A faithful copy of every entry, with the pictures removed, is what is needed here.

-- Opening Marker --

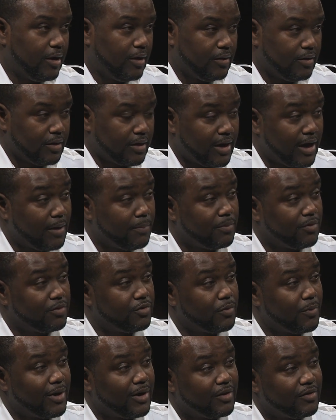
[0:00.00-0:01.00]
The campus
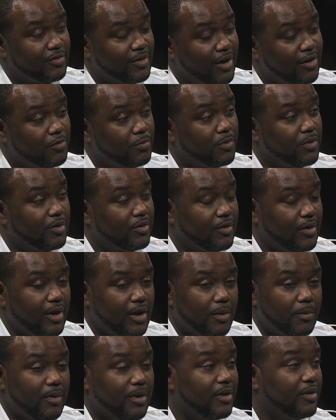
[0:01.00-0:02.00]
threat assessment
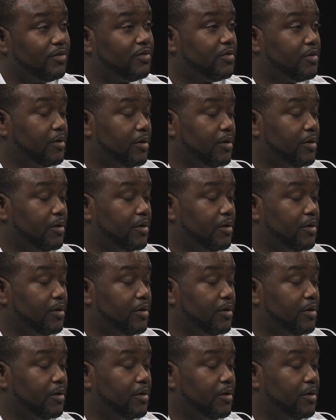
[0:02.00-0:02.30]
team is,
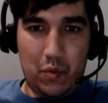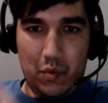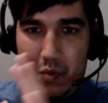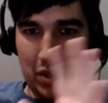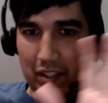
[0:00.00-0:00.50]

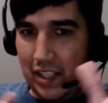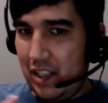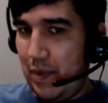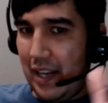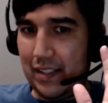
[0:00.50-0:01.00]
once it
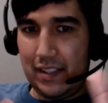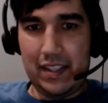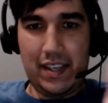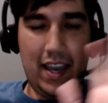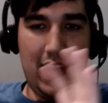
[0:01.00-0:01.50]
gets past
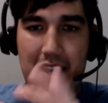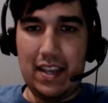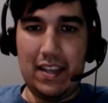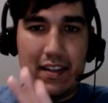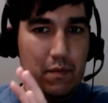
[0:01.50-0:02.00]

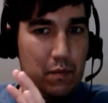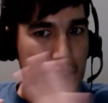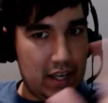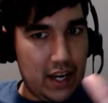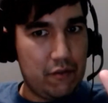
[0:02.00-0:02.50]
60K, be
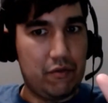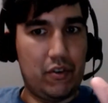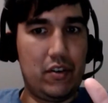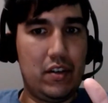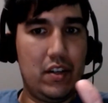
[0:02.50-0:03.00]

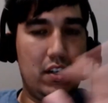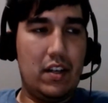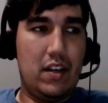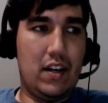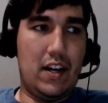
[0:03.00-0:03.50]
careful,
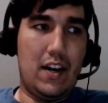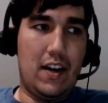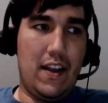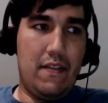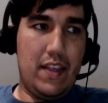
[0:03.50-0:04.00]

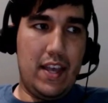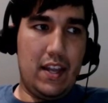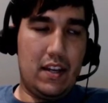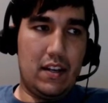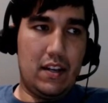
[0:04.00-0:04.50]
and
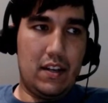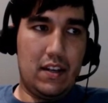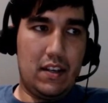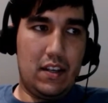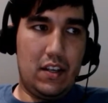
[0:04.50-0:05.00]
then
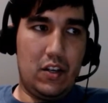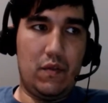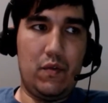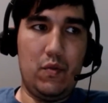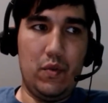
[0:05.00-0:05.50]
you know,
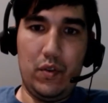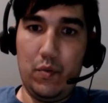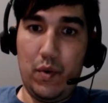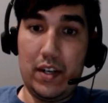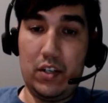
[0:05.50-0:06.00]
if you really
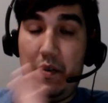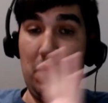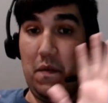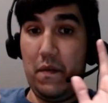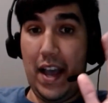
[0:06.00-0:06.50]
want to
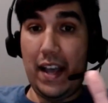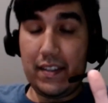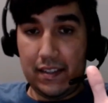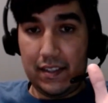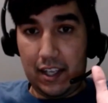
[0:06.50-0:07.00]

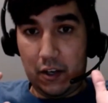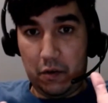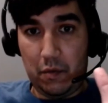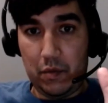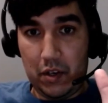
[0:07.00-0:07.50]
invest in
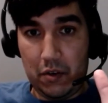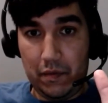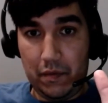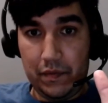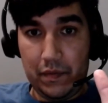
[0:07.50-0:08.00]
crypto,
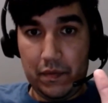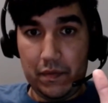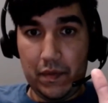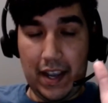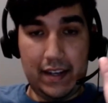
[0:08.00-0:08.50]

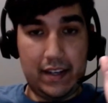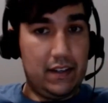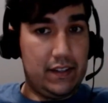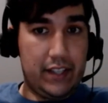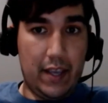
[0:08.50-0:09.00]
I tell
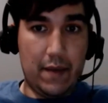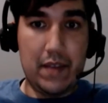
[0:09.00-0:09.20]
the same thing to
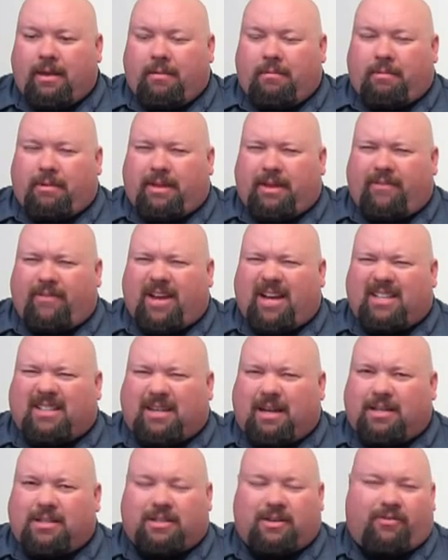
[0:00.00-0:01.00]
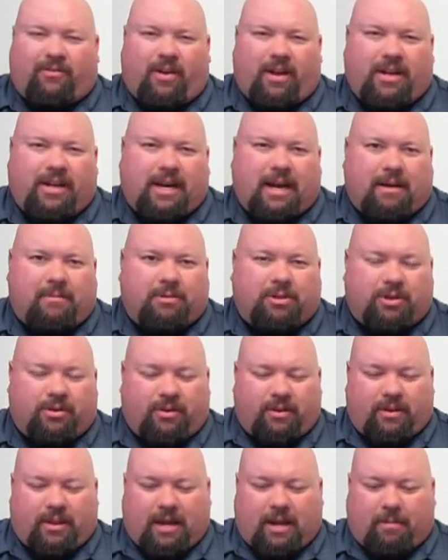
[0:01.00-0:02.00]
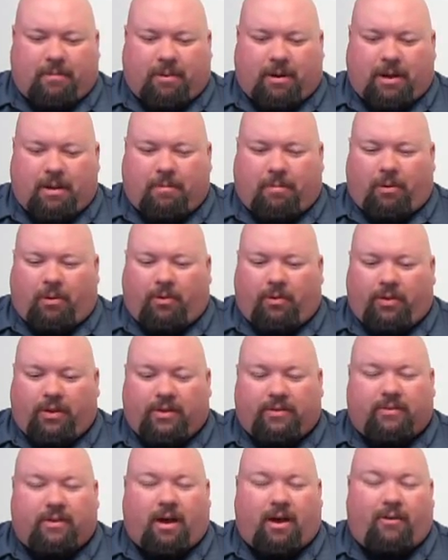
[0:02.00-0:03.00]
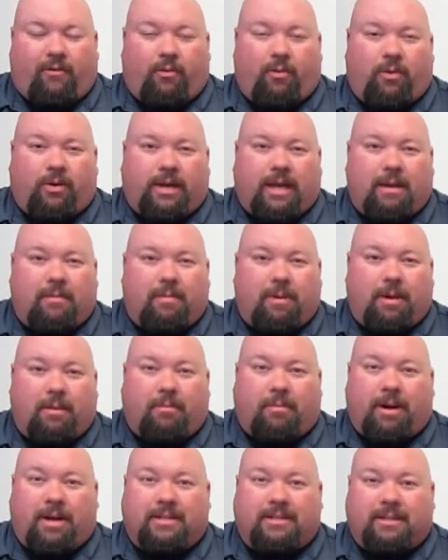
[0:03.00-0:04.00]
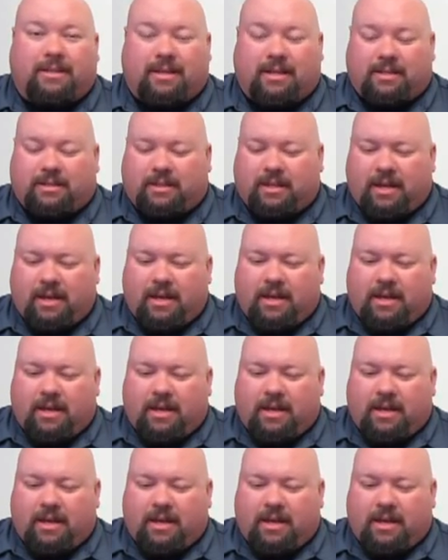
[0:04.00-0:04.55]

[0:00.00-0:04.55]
but they've got tons of funding. I'm sure that they can probably pull this off. We'll keep you abreast of this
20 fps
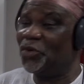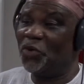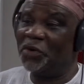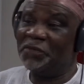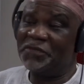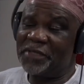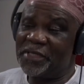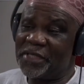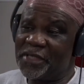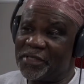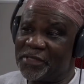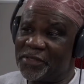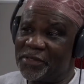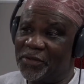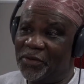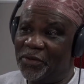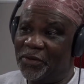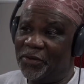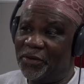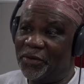officers
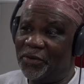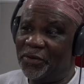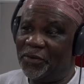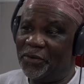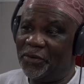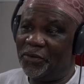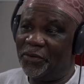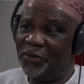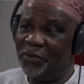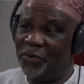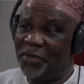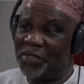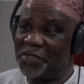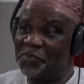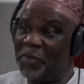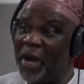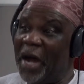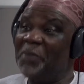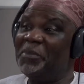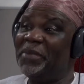was
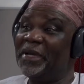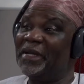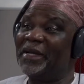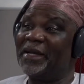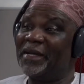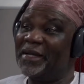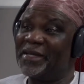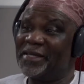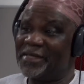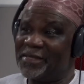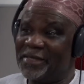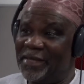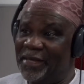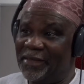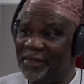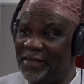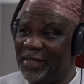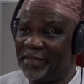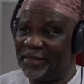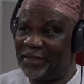publicly
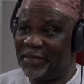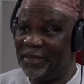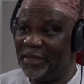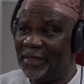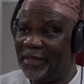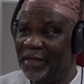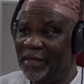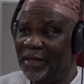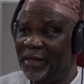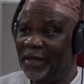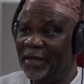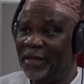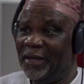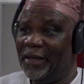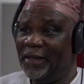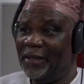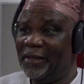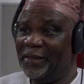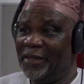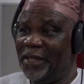saying that
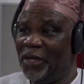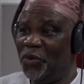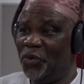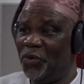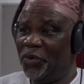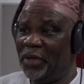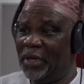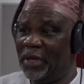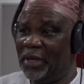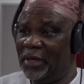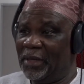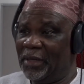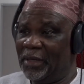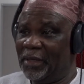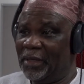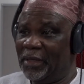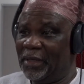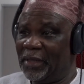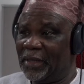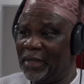they will
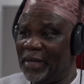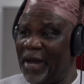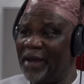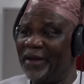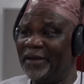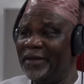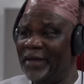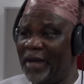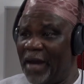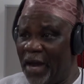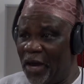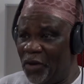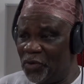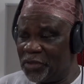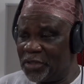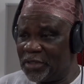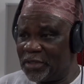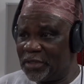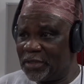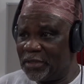carry
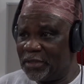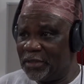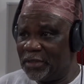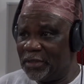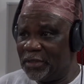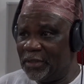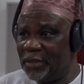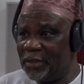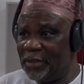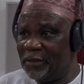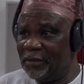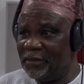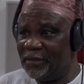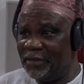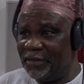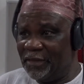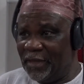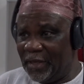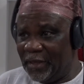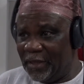out
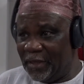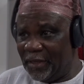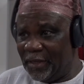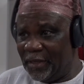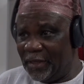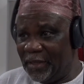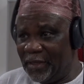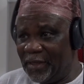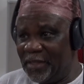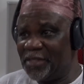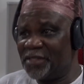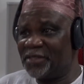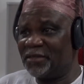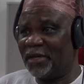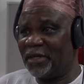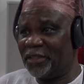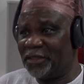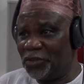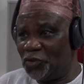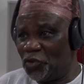the
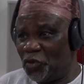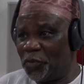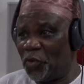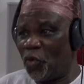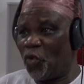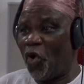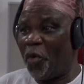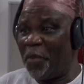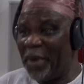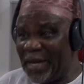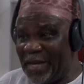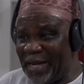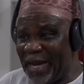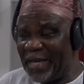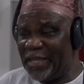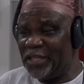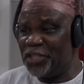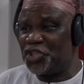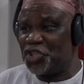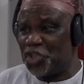instruction of the
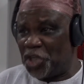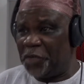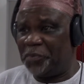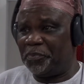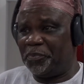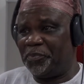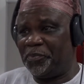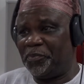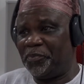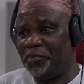commander-in-chief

-- Closing Marker --

_OUTPUT FOR THIS TASK_.
[0:00.00-0:01.00]
The campus
[0:01.00-0:02.00]
threat assessment
[0:02.00-0:02.30]
team is,
[0:00.00-0:00.50]

[0:00.50-0:01.00]
once it
[0:01.00-0:01.50]
gets past
[0:01.50-0:02.00]

[0:02.00-0:02.50]
60K, be
[0:02.50-0:03.00]

[0:03.00-0:03.50]
careful,
[0:03.50-0:04.00]

[0:04.00-0:04.50]
and
[0:04.50-0:05.00]
then
[0:05.00-0:05.50]
you know,
[0:05.50-0:06.00]
if you really
[0:06.00-0:06.50]
want to
[0:06.50-0:07.00]

[0:07.00-0:07.50]
invest in
[0:07.50-0:08.00]
crypto,
[0:08.00-0:08.50]

[0:08.50-0:09.00]
I tell
[0:09.00-0:09.20]
the same thing to
[0:00.00-0:01.00]
[0:01.00-0:02.00]
[0:02.00-0:03.00]
[0:03.00-0:04.00]
[0:04.00-0:04.55]

[0:00.00-0:04.55]
but they've got tons of funding. I'm sure that they can probably pull this off. We'll keep you abreast of this
20 fps
officers
was
publicly
saying that
they will
carry
out
the
instruction of the
commander-in-chief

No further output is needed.